I’m new to Astropy and would appreciate some help. I’m trying to mask out pixels in images from a space telescope whose lines of sight pass through e.g. the Lunar or Earth discs.
I’ve found this sunpy example which is quite close to what I’m looking for, but needs to work for the Earth and Moon. Any guidance would be appreciated.
What I have:
image data in ndarray
instrument orientation unit vectors (3x3 matrix in GCRS)
instrument position (3x1 matrix in GCRS) and date
instrument FOV
What I want:
boolean array mask whether each pixel’s LOS intersects a sphere of size r centered around a SkyCoord returned by get_body()
Here are two more pieces of information you’ll need:
How the pixels map to spherical coordinates (in the parlance of WCS, the appropriate projection)
Whether the instrument’s orientation vectors in GCRS are already corrected for stellar aberration (i.e., the shift in the apparent direction of an observed object as a result of observer motion).
At high level, here’s how to accomplish what you want for the Earth disc (and the Moon is just the same*).
Use get_body() to get the location of the Earth in GCRS. Ideally you’d specify the accurate observer location and velocity.
Subtract the observer location from the location of the instrument to get the observer-Earth vector.
Take the arcsine of the ratio of the Earth radius and the observer-Earth distance to get the apparent angular size of the Earth.
For every pixel in your data array, calculate the corresponding 2D direction in GCRS for the center of that pixel.

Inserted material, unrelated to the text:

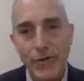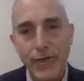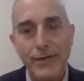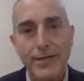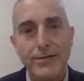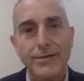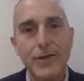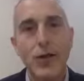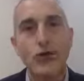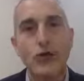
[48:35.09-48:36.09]
And I think this is
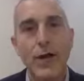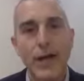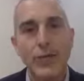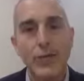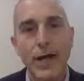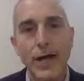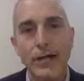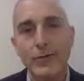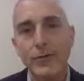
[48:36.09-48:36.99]
a great way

This is straightforward if you are working with a constructed WCS. (Of course, adjust your approach if you need something more sophisticated than masking based on pixel centers.)

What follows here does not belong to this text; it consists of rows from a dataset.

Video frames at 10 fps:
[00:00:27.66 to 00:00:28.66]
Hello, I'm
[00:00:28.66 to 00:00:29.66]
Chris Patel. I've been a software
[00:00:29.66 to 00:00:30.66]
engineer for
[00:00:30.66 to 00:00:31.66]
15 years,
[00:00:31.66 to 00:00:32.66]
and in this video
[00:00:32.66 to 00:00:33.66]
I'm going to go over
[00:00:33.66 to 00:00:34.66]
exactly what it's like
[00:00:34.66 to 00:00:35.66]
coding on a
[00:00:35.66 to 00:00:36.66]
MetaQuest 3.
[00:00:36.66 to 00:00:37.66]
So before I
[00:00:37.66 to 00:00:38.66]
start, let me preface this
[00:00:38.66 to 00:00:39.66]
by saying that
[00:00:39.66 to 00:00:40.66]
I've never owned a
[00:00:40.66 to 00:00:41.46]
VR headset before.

For every pixel in your data array, calculate the angle between the above 2D direction and the observer-Earth vector (hint: take the dot product)
The mask you want is simply where the above angle array is less than the apparent angular size of the Earth.

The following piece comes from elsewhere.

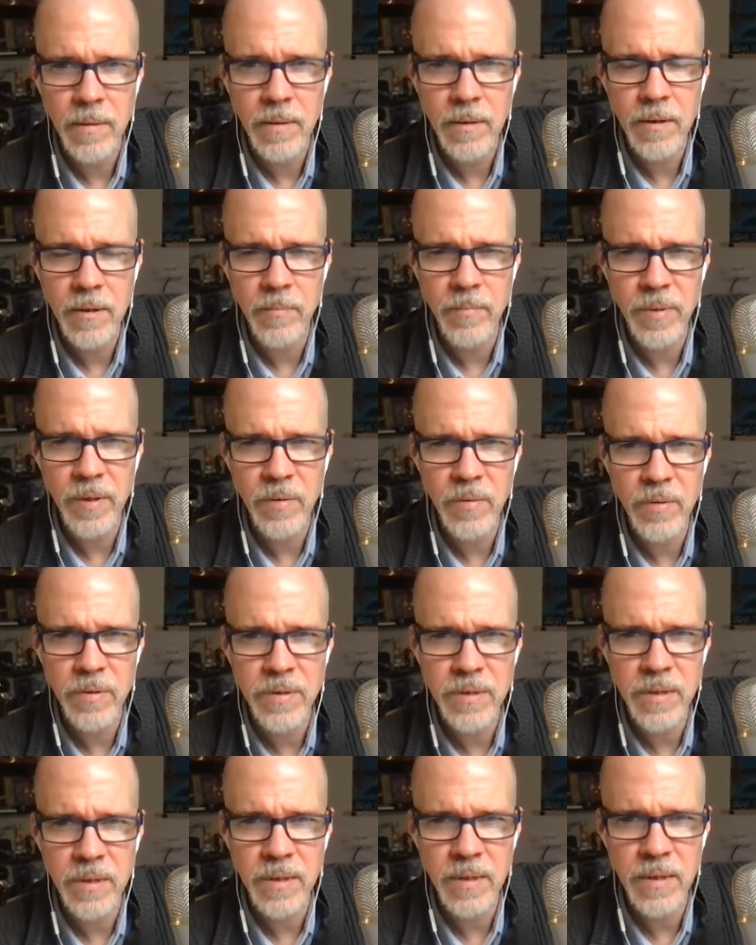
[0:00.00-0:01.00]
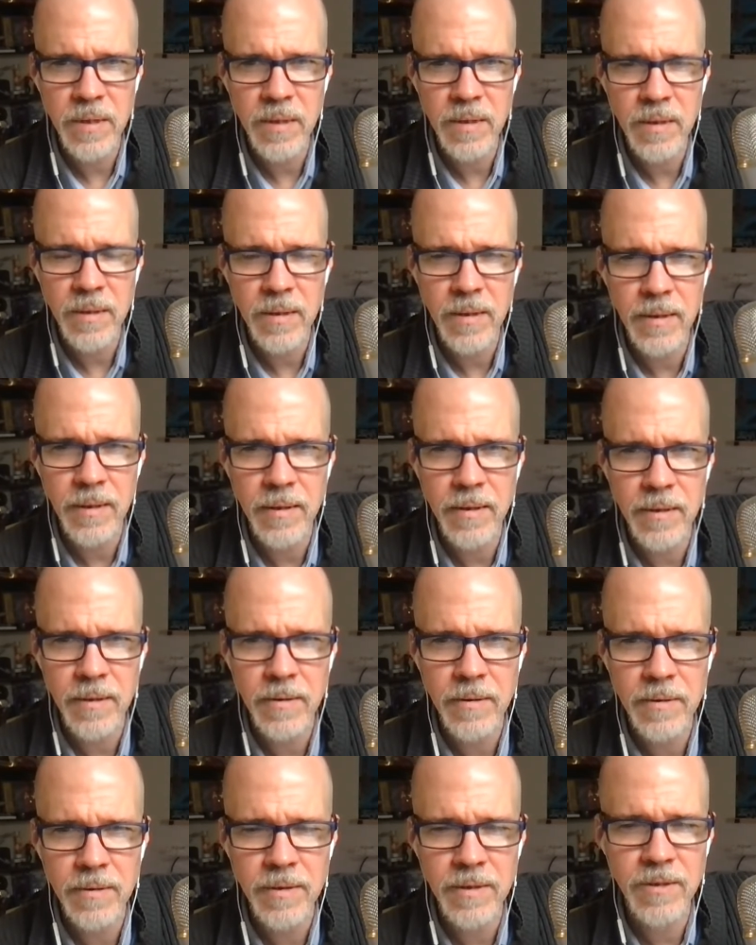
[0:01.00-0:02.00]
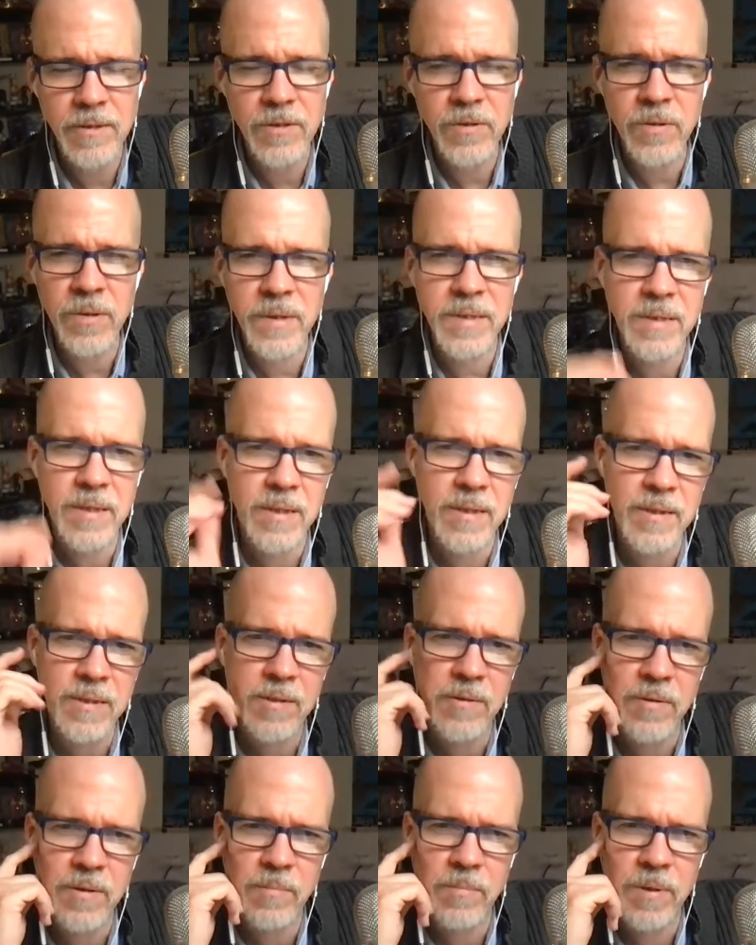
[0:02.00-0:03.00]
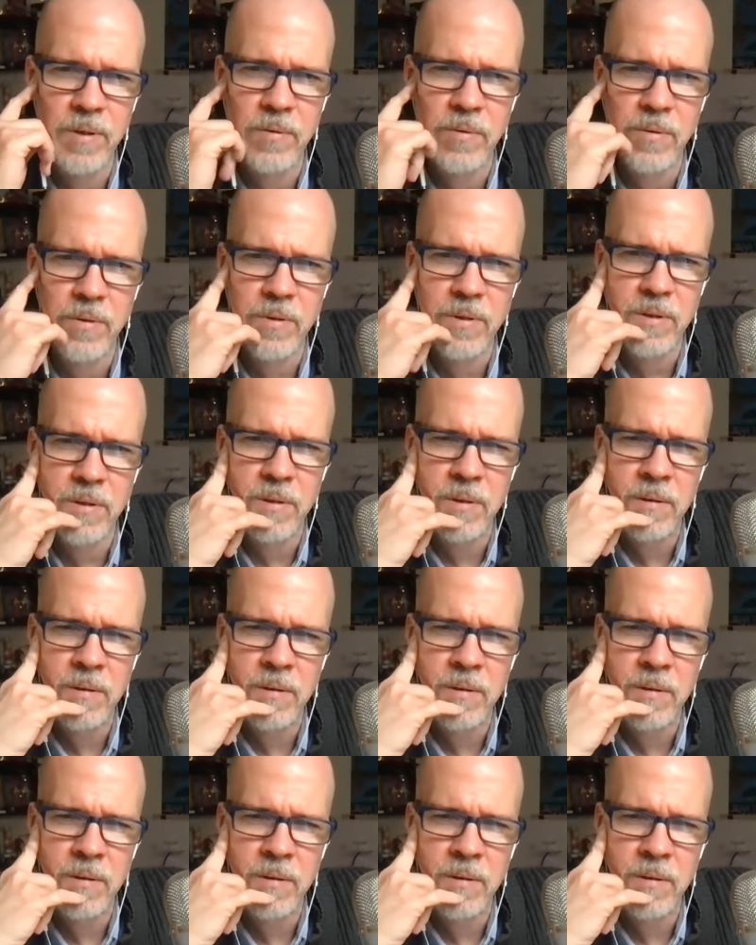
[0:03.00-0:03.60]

Computer City. Did Circuit City sell computers?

* I’ll point out that the position of the Moon can be appreciably inaccurate with Astropy’s built-in ephemeris. I highly recommend you use a JPL ephemeris for Moon calculations. See Solar System Ephemerides — Astropy v5.3.3
Constructing a WCS header means that you can have wcslib compute the pixel->world conversion, and thus avoid re-implementing the transformation code and potentially introducing errors. For the gnomonic projection, a common simplification that people do, sometimes unintentionally, is to use the small-angle approximation, and inaccuracies can creep in.
Besides, having a WCS header means that you can do stuff like use the reproject package to reproject your image into other projections.